Goal of the exercise:
Images do not belong in the copy. Retype the entries exactly.

--- --- ---

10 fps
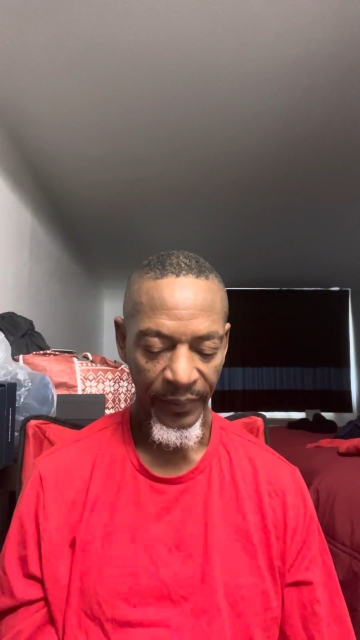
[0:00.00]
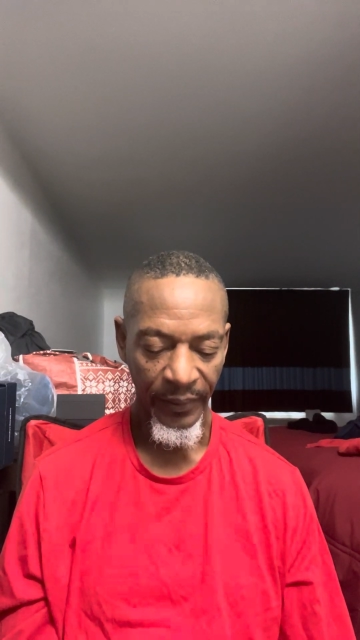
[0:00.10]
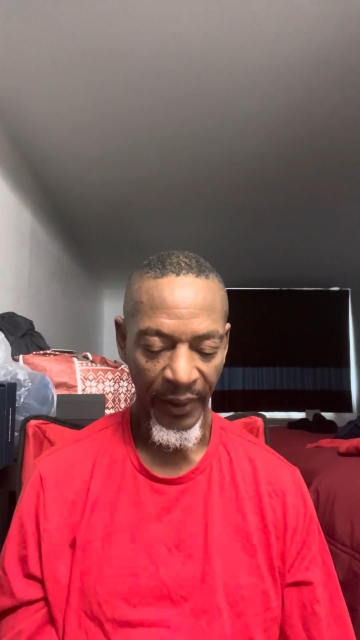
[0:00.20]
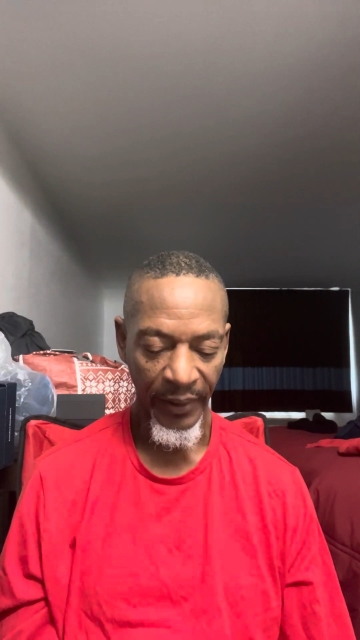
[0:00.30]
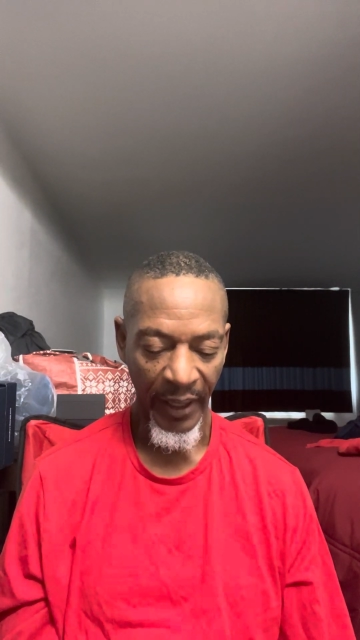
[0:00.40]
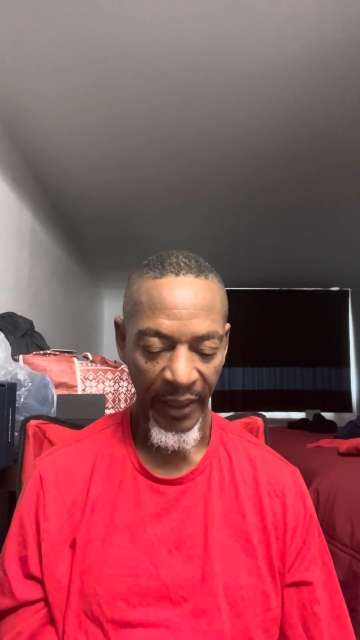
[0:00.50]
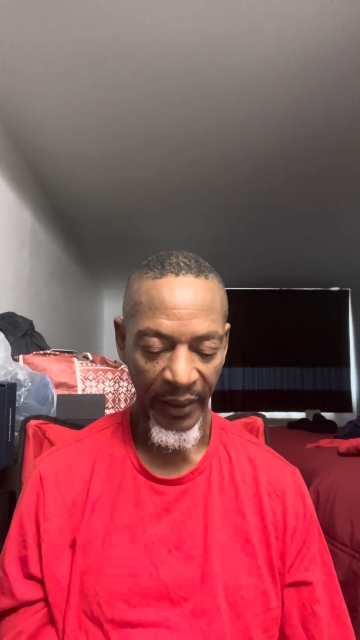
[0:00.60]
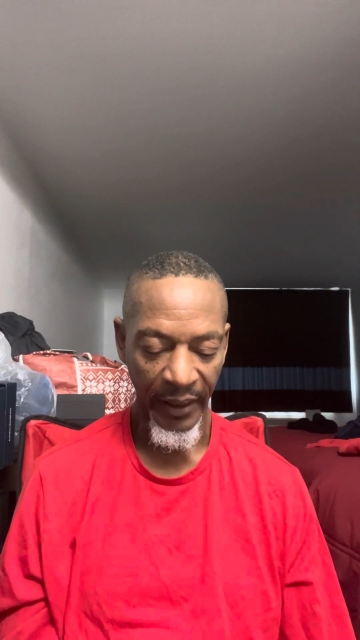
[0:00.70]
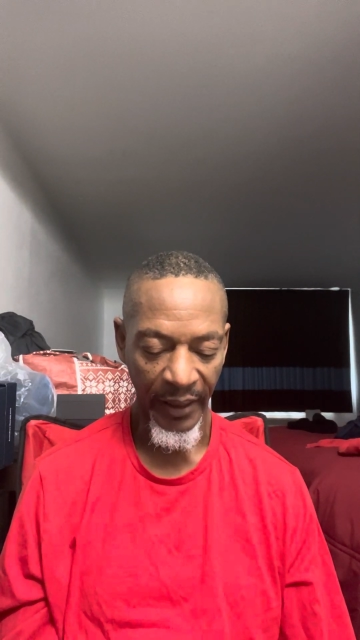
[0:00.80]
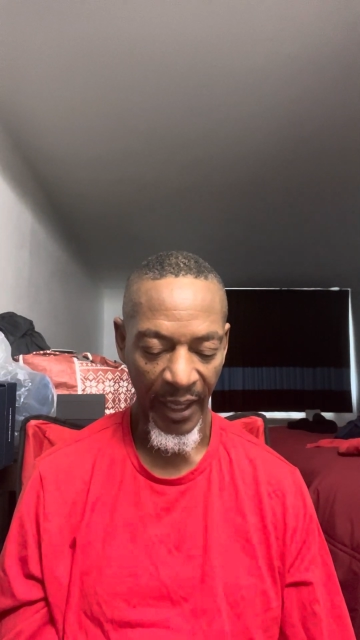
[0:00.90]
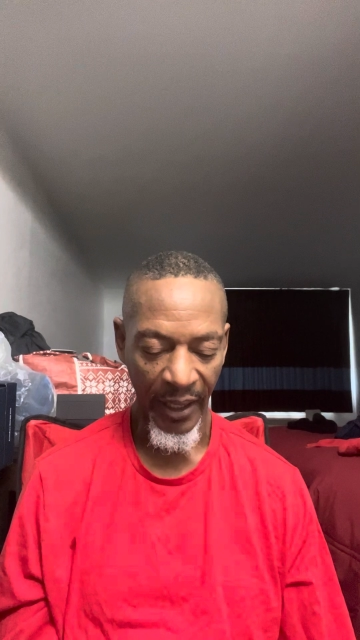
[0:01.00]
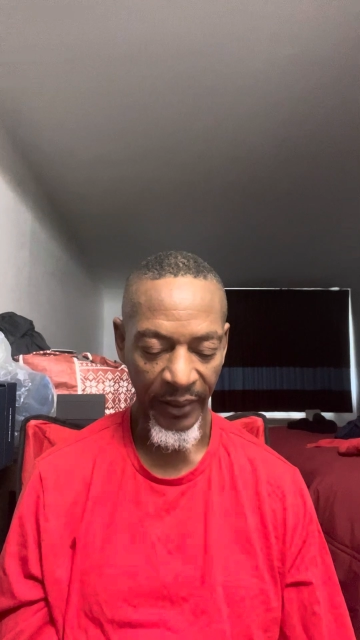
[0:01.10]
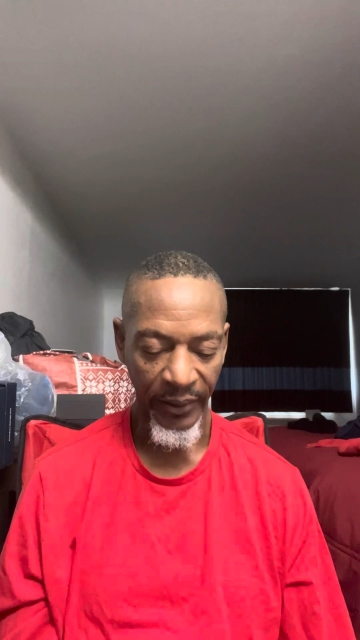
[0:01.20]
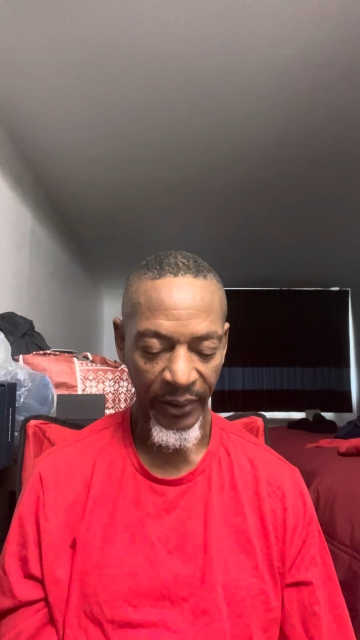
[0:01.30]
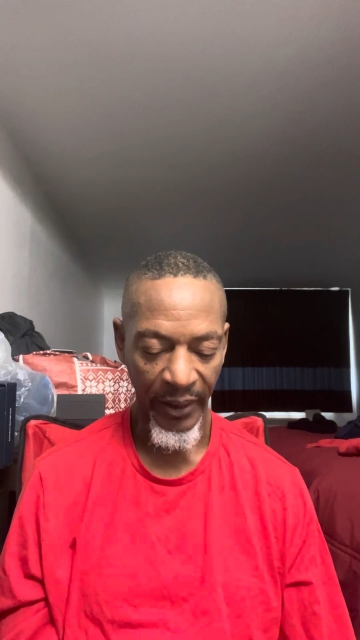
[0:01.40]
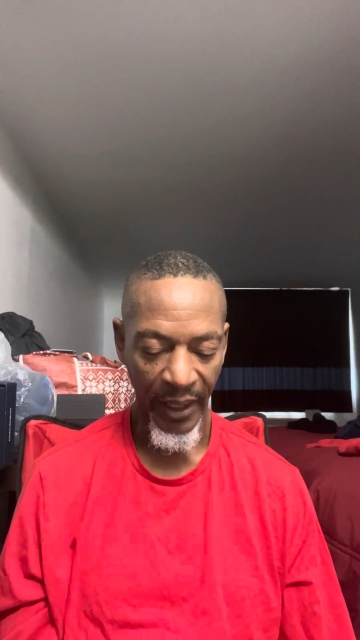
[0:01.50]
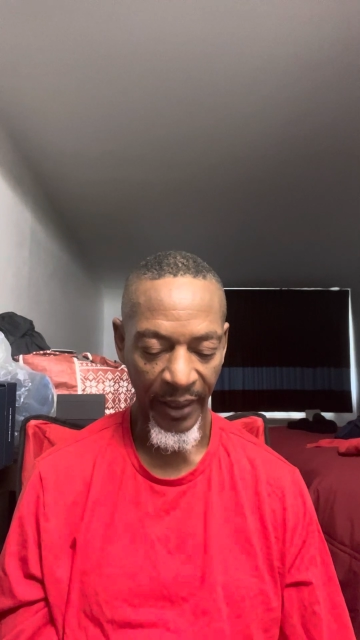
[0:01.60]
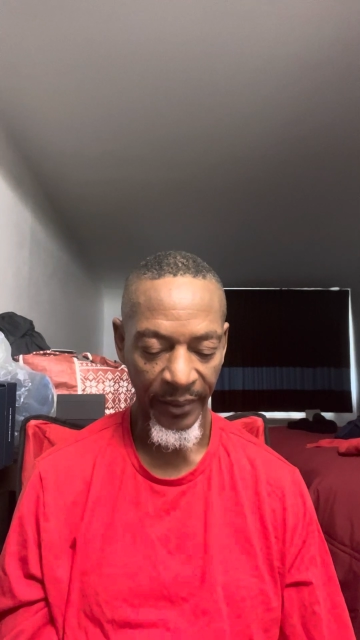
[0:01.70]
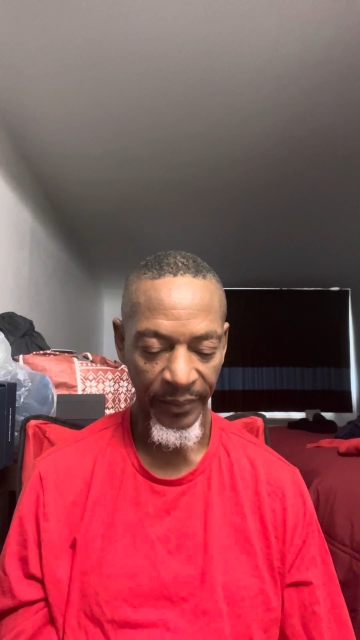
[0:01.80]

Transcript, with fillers: Now you got to get down to that.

--- --- ---

Problem solution:
10 fps
[0:00.00]
[0:00.10]
[0:00.20]
[0:00.30]
[0:00.40]
[0:00.50]
[0:00.60]
[0:00.70]
[0:00.80]
[0:00.90]
[0:01.00]
[0:01.10]
[0:01.20]
[0:01.30]
[0:01.40]
[0:01.50]
[0:01.60]
[0:01.70]
[0:01.80]

Transcript, with fillers: Now you got to get down to that.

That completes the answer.